Œuvre de l'architecte Alphonse Bertrand, la villa Belza se dresse en face du trou de Diable, à Biarritz. Situation qui en a fait pendant des décennies l'antre du mystère.
Le rocher du Cachaous prend place entre la côte des Basques et le Port Vieux, à Biarritz, en face du trou de Diable. Une villa se dresse là, avec orgueil en défiant l’océan. Une belle centenaire qui a su surmonter les ravages du vent et du sel. L’histoire de la Villa Belza commence en 1825. Le cultivateur Dominique Daguerre devient propriétaire d’un champ implanté sur les rochers, appelé champ du rossignol ou Trespots (en gascon, tres “qui est au-delà” et pots “hauteur”). Un rocher sauvage dont personne ne veut et qui changera plusieurs fois de mains jusqu’en 1882. C’est alors qu’Ange Dufresnay, directeur général de la compagnie d’assurances Le Phénix à Paris s’en porte acquéreur et décide de construire une demeure pour sa femme Marie-Belza Dubreuil.
Lieu enchanté
Le projet est dessiné par l’architecte Alphonse Bertrand qui a déjà réalisé le casino Bellevue et le château Grammont de Biarritz. Les travaux, confiés à l’entrepreneur A. Joly, débutent en 1889 pour se terminer en 1895. Ils permettent de créer une surface suffisamment grande et plane pour monter l’édifice rectangulaire de 115 m2 au sol, avec deux étages et des aménagements sous les toits. Pour la construction, l’entreprise recourt eux technologies nouvelles : le béton armé et les pieux en acier. En revanche, la complexité du terrain rend impossible l’adduction de l’eau courante : la ville de Biarritz imposant au propriétaire de réaliser les travaux à ses risques et périls. Quant à l’éclairage au gaz, il n’est installé qu’après plusieurs tentatives infructueuses.
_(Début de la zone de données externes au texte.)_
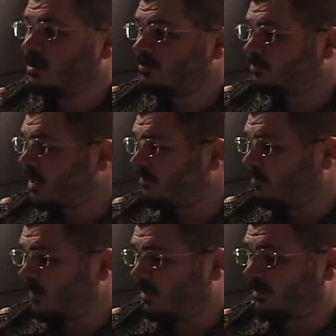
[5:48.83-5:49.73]
South
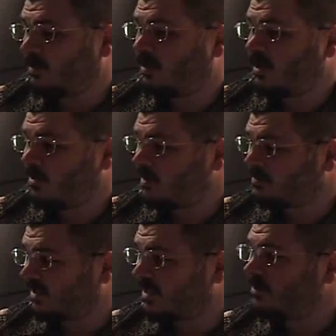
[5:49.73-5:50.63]
America,
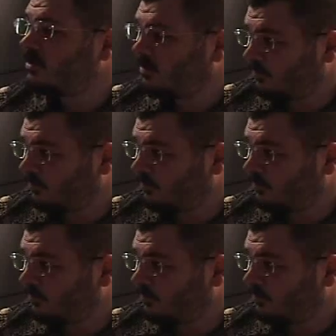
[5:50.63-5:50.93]
areas like that.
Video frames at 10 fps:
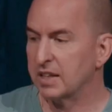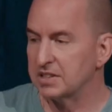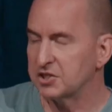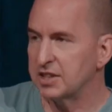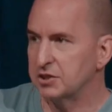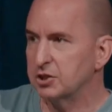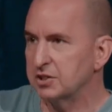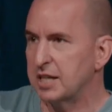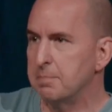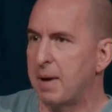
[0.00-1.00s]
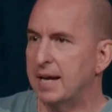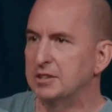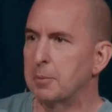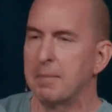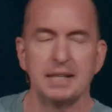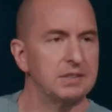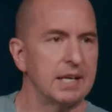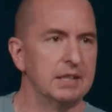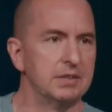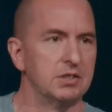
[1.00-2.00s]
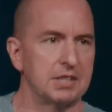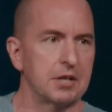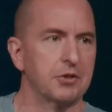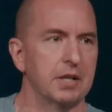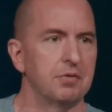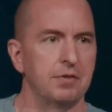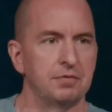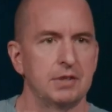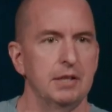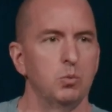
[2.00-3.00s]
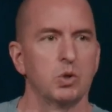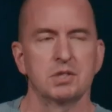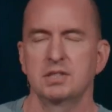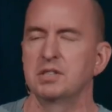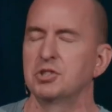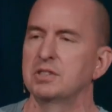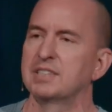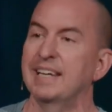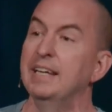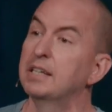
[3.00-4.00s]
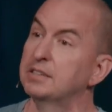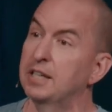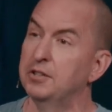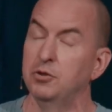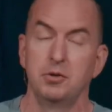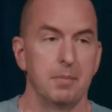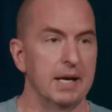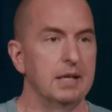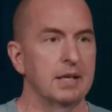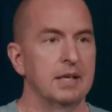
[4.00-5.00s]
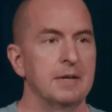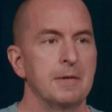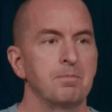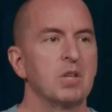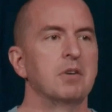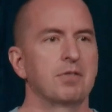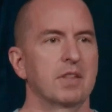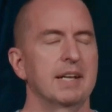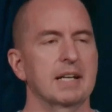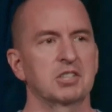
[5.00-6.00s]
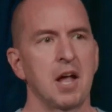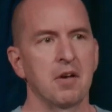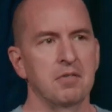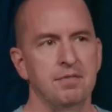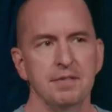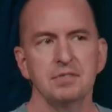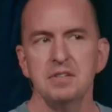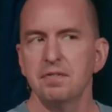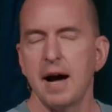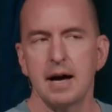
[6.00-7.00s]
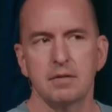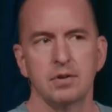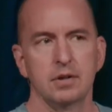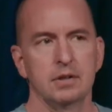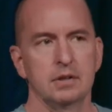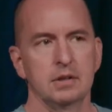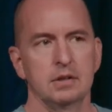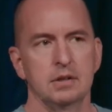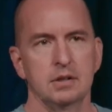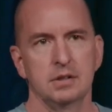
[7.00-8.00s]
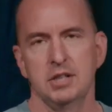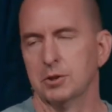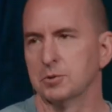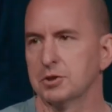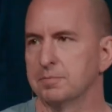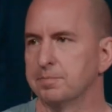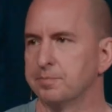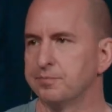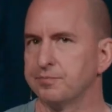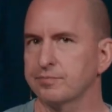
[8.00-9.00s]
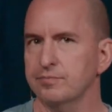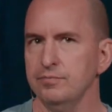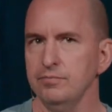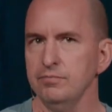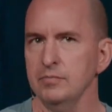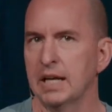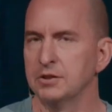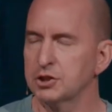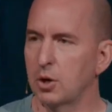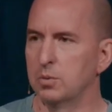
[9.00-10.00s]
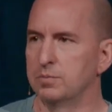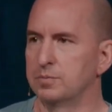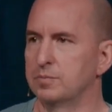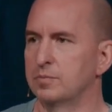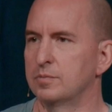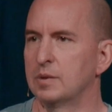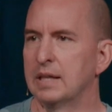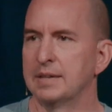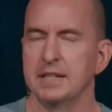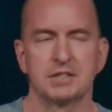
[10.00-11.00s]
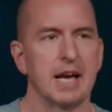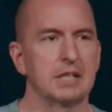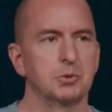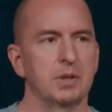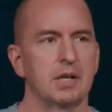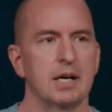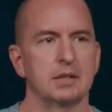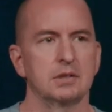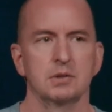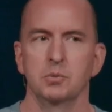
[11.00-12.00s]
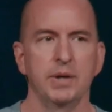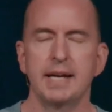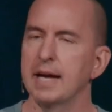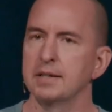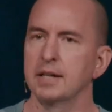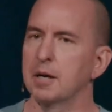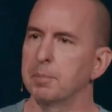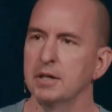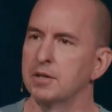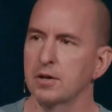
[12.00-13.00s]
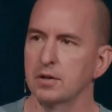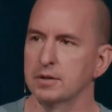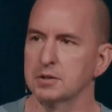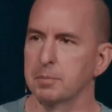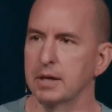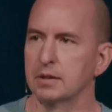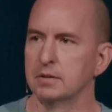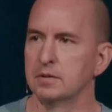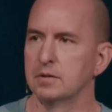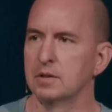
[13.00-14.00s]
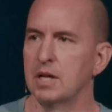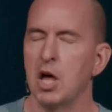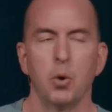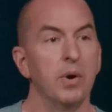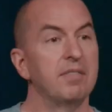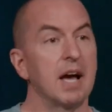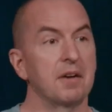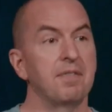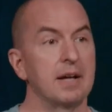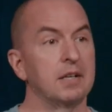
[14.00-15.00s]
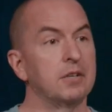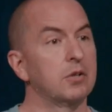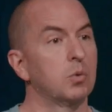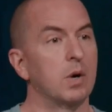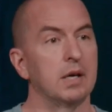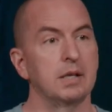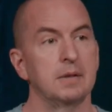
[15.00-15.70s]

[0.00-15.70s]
the decisions he made to maintain his integrity at 15 were decisions that he continued to make for the next 55 years. And so, these guys realize we can't dig up any dirt on this man. We've got to find another way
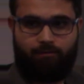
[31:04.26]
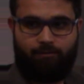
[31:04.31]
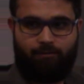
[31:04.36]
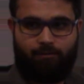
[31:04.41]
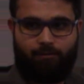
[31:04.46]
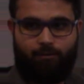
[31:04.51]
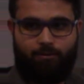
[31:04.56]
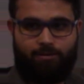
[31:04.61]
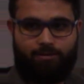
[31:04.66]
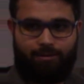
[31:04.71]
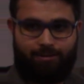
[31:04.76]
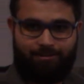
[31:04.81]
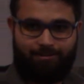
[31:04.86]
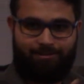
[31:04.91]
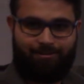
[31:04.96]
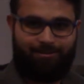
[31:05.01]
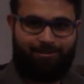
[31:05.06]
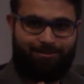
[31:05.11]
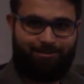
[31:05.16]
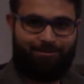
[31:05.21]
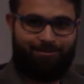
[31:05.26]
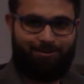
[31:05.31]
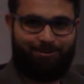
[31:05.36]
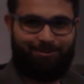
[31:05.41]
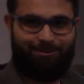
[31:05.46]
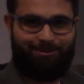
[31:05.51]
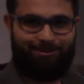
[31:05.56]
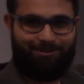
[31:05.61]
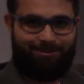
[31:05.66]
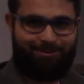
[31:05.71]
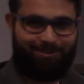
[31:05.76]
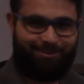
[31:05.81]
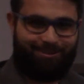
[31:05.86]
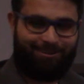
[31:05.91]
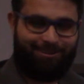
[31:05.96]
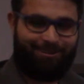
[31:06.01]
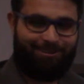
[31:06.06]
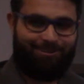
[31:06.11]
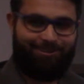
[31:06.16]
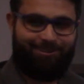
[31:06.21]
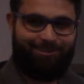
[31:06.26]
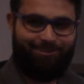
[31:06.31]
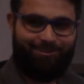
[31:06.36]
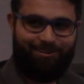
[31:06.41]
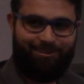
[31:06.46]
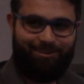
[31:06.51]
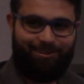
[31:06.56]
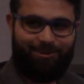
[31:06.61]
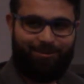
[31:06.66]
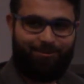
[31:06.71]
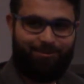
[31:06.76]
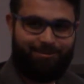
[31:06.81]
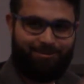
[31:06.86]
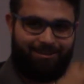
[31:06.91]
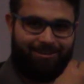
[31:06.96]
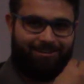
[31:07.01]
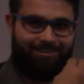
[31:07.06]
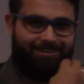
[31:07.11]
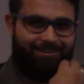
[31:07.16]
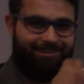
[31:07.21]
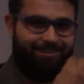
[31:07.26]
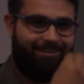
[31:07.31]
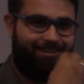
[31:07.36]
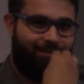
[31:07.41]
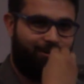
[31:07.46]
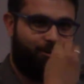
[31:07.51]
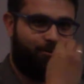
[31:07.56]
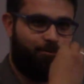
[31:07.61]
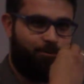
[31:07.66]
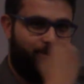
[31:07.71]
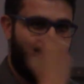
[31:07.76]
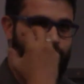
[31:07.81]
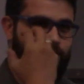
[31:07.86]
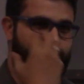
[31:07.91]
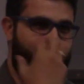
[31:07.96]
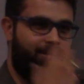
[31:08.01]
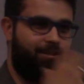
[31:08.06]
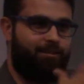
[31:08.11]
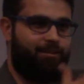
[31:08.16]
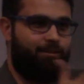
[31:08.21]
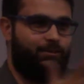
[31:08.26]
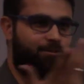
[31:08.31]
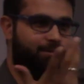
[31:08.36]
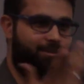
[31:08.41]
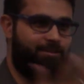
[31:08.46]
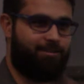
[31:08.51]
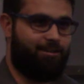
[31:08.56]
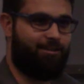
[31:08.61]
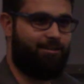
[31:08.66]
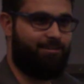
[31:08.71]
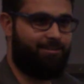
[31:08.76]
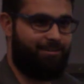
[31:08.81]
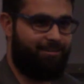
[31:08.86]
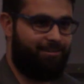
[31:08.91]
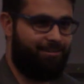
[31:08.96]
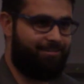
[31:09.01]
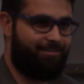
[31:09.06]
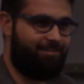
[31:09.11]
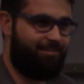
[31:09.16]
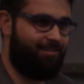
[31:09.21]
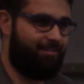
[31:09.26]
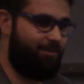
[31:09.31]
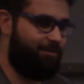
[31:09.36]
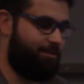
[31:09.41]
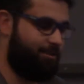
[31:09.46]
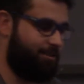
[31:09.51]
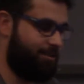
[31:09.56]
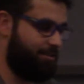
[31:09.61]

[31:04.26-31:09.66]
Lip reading: And always had, radiallahu anhu, always had perfect teeth. He was he was a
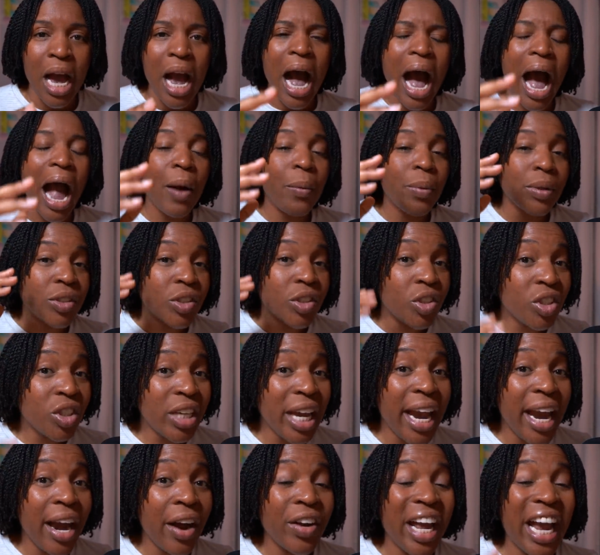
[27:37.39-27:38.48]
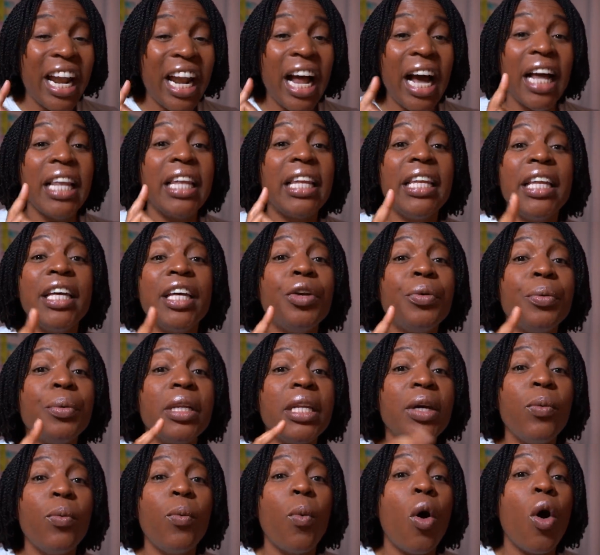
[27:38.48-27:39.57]
I was scared and I literally
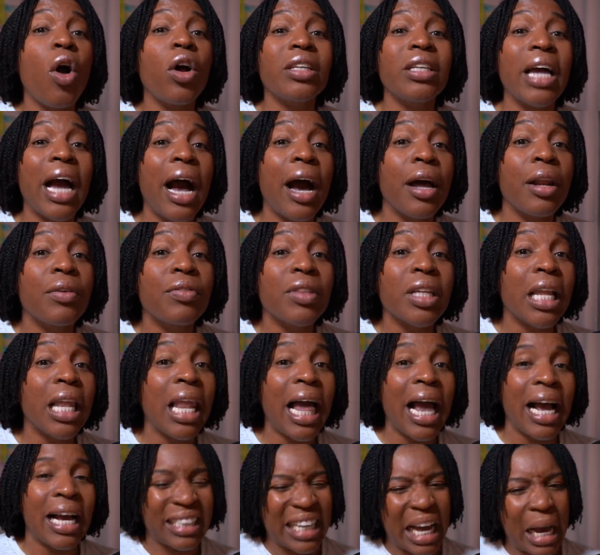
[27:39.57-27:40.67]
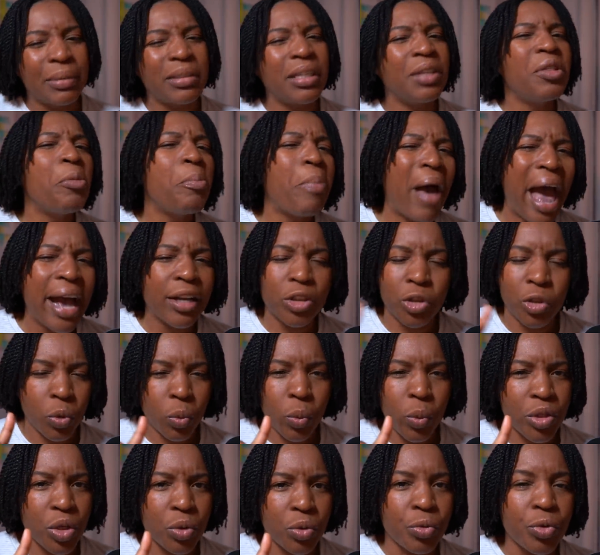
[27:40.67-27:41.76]
walked out of the class. I was in the back, so it
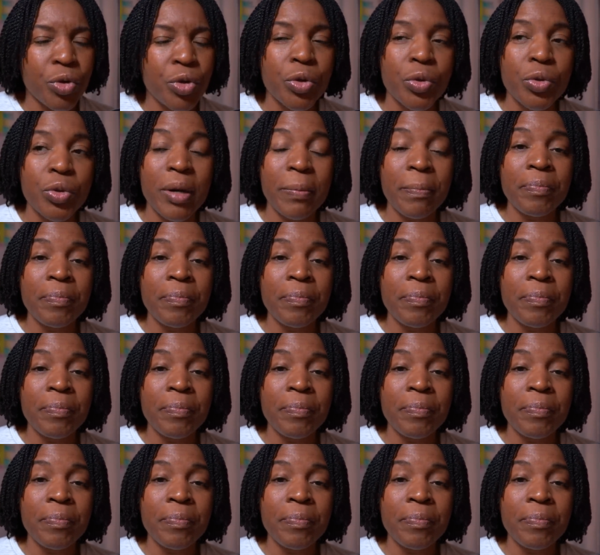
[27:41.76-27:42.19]
wasn't rude.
C’est le donjon néo-moyenâgeux et la tourelle en poivrière, construits par Dominique Morin, qui offrent au bâtiment son aspect spectaculaire. Et le propulsent dans le monde enchanté. En 1908, le site sert même de décor à quelques films1. Son implantation sur les hauts rochers, à proximité du trou de Diable, et son nom “Belza” qui signifie “noire” en basque font le reste. La villa se retrouve au cœur des légendes de sorcellerie et de revenants pendant des décennies.
Renaissance
En 1923, une nouvelle étape s’ouvre dans l’histoire de la bâtisse. Mme Dufresnay, veuve, la loue alors à Grégoire Beliankine, beau-frère d’Igor Stravinsky. Elle accueille dorénavant un restaurant russe et change de nom pour “Château basque”, la propriétaire ayant interdit celui de Belza. C’est maintenant un antre de divertissement et un lieu de dîners somptueux qui attirent l’élite parisienne, la jeunesse dorée, mais aussi les réfugiés de la révolution russe. En 1927, le bâtiment est entièrement rénové et l’une des salles est transformée en auberge campagnarde du XVIIe siècle. Et les fêtes continuent jusqu’à la guerre. En 1940, la villa est réquisitionnée, restaurée et divisée en sept appartements. Manque d’entretien et discordes entre les copropriétaires entraînent la dégradation du bâtiment. Un incendie provoque des dégâts importants. Rachetée et partiellement rénovée par un noble espagnol, elle subit un autre incendie en 1974. Les deuxième et troisième étages sont alors détruits. La villa reste à l’abandon pendant une trentaine d’année jusqu’à ce que Jean-Marc Galabert, un marchand de biens parisien, ne l’achète et ne la restaure. Les architectes Vincent Bastie et Aude Bruguière l’ont aidé à en faire des appartements, faute de pouvoir la transformer en hôtel. Ayant retrouvé sa splendeur d’antan, la ville de Biarritz l’a classée en 1997.
Mariola Gluzicki
Source : www.biarritz.ovh.org
1Plus récemment, la bâtisse a inspiré Bernadette Pécassou-Camebrac pour son roman “La Villa Belza”, éditions Flammarion, 2007.